A general approach for plagiarism detection is to append the student's text to the source text separated by a character not occurring in either and then to build either a suffix tree or suffix array. This will allow you to find in linear time large substrings of the student's text which also appear in the source text.
I find it difficult to be more specific because I do not understand your explanation of the score - the method above would be good for finding the longest stretch in the students work which is an exact quote, but I don't understand your N - is it the number of distinct sections of source text needed to construct the student's text?
If so, there may be a dynamic programming approach. At step k, we work out the least number of distinct sections of source text needed to construct first k characters of the student's text. Using a suffix array built just from the source text or otherwise, we find the longest match between the source text and characters x..k of the student's text, where x is of course as small as possible.
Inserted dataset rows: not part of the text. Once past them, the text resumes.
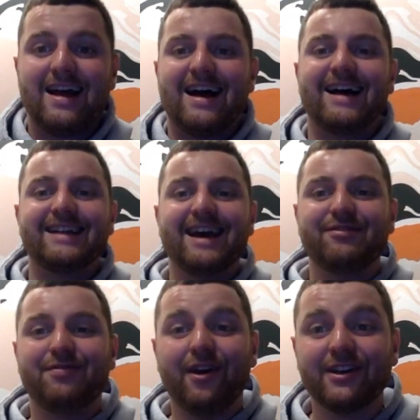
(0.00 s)
And
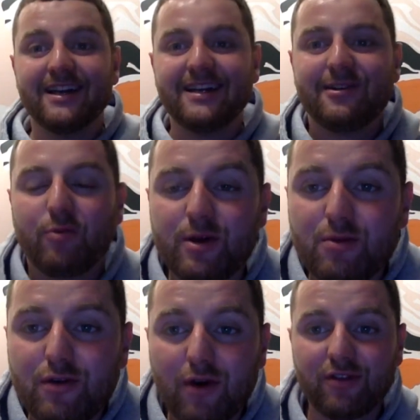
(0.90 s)
then finally, we
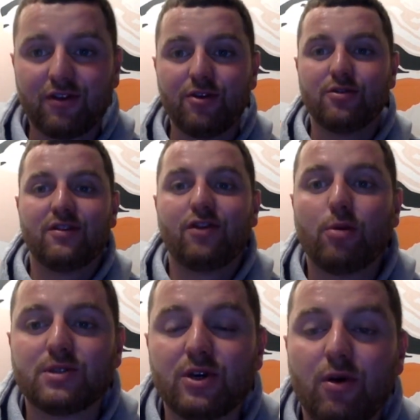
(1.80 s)
move on to the
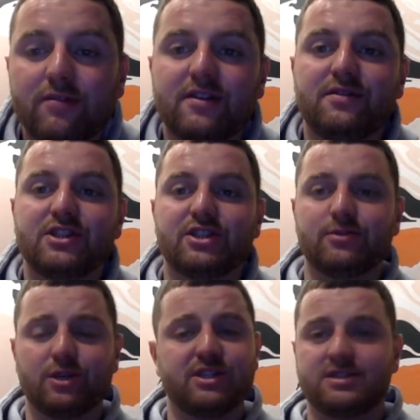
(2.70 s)
top two of the
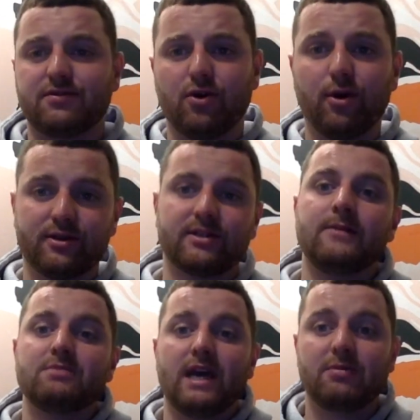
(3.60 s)
division, which is, of course,
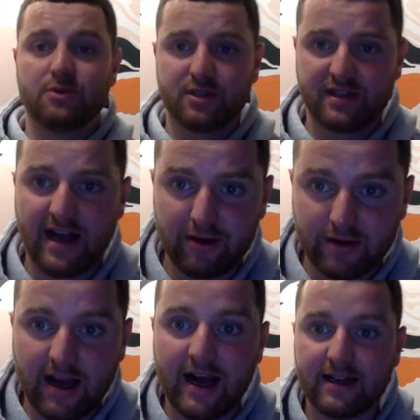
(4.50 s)
Ipswich
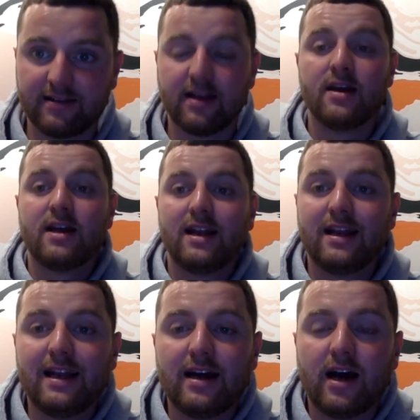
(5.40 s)
Town and
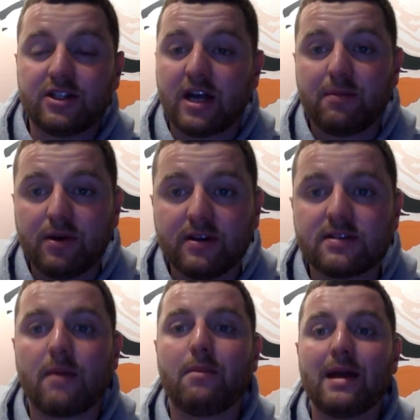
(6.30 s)
uh,
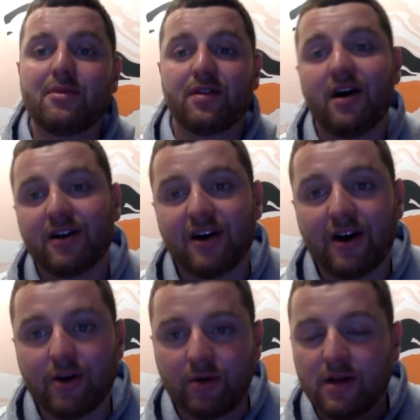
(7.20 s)
champions Plymouth
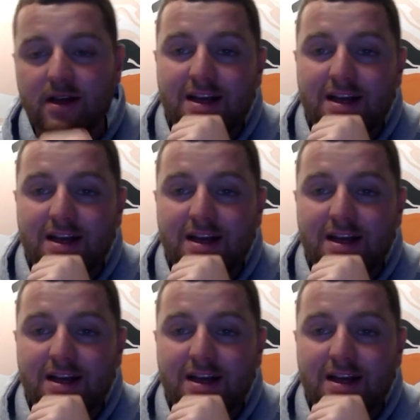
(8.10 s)
Argyle.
Then the least number of sections of source text needed to construct the first k characters of student text is the least needed to construct 1..x-1 (which we have already worked out) plus 1. By running this process for k=1..the length of the student text we find the least number of sections of source text needed to reconstruct the whole of it.
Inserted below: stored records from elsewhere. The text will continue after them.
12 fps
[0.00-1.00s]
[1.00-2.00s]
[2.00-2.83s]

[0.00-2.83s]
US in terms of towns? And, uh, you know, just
(Or you could just search StackOverflow for the student's text, on the grounds that students never do anything these days except post their question on StackOverflow :-)).
I claim that repeatedly moving along the target string from left to right, using a suffix array or tree to find the longest match at any time, will find the smallest number of different strings from the source text that produces the target string. I originally found this by looking for a dynamic programming recursion but, as pointed out by Evgeny Kluev, this is actually a greedy algorithm, so let's try and prove this with a typical greedy algorithm proof.
Suppose not. Then there is a solution better than the one you get by going for the longest match every time you run off the end of the current match. Compare the two proposed solutions from left to right and look for the first time when the non-greedy solution differs from the greedy solution. If there are multiple non-greedy solutions that do better than the greedy solution I am going to demand that we consider the one that differs from the greedy solution at the last possible instant.
If the non-greedy solution is going to do better than the greedy solution, and there isn't a non-greedy solution that does better and differs later, then the non-greedy solution must find that, in return for breaking off its first match earlier than the greedy solution, it can carry on its next match for longer than the greedy solution. If it can't, it might somehow do better than the greedy solution, but not in this section, which means there is a better non-greedy solution which sticks with the greedy solution until the end of our non-greedy solution's second matching section, which is against our requirement that we want the non-greedy better solution that sticks with the greedy one as long as possible. So we have to assume that, in return for breaking off the first match early, the non-greedy solution gets to carry on its second match longer. But this doesn't work, because, when the greedy solution finally has to finish using its first match, it can jump on to the same section of matching text that the non-greedy solution is using, just entering that section later than the non-greedy solution did, but carrying on for at least as long as the non-greedy solution. So there is no non-greedy solution that does better than the greedy solution and the greedy solution is optimal.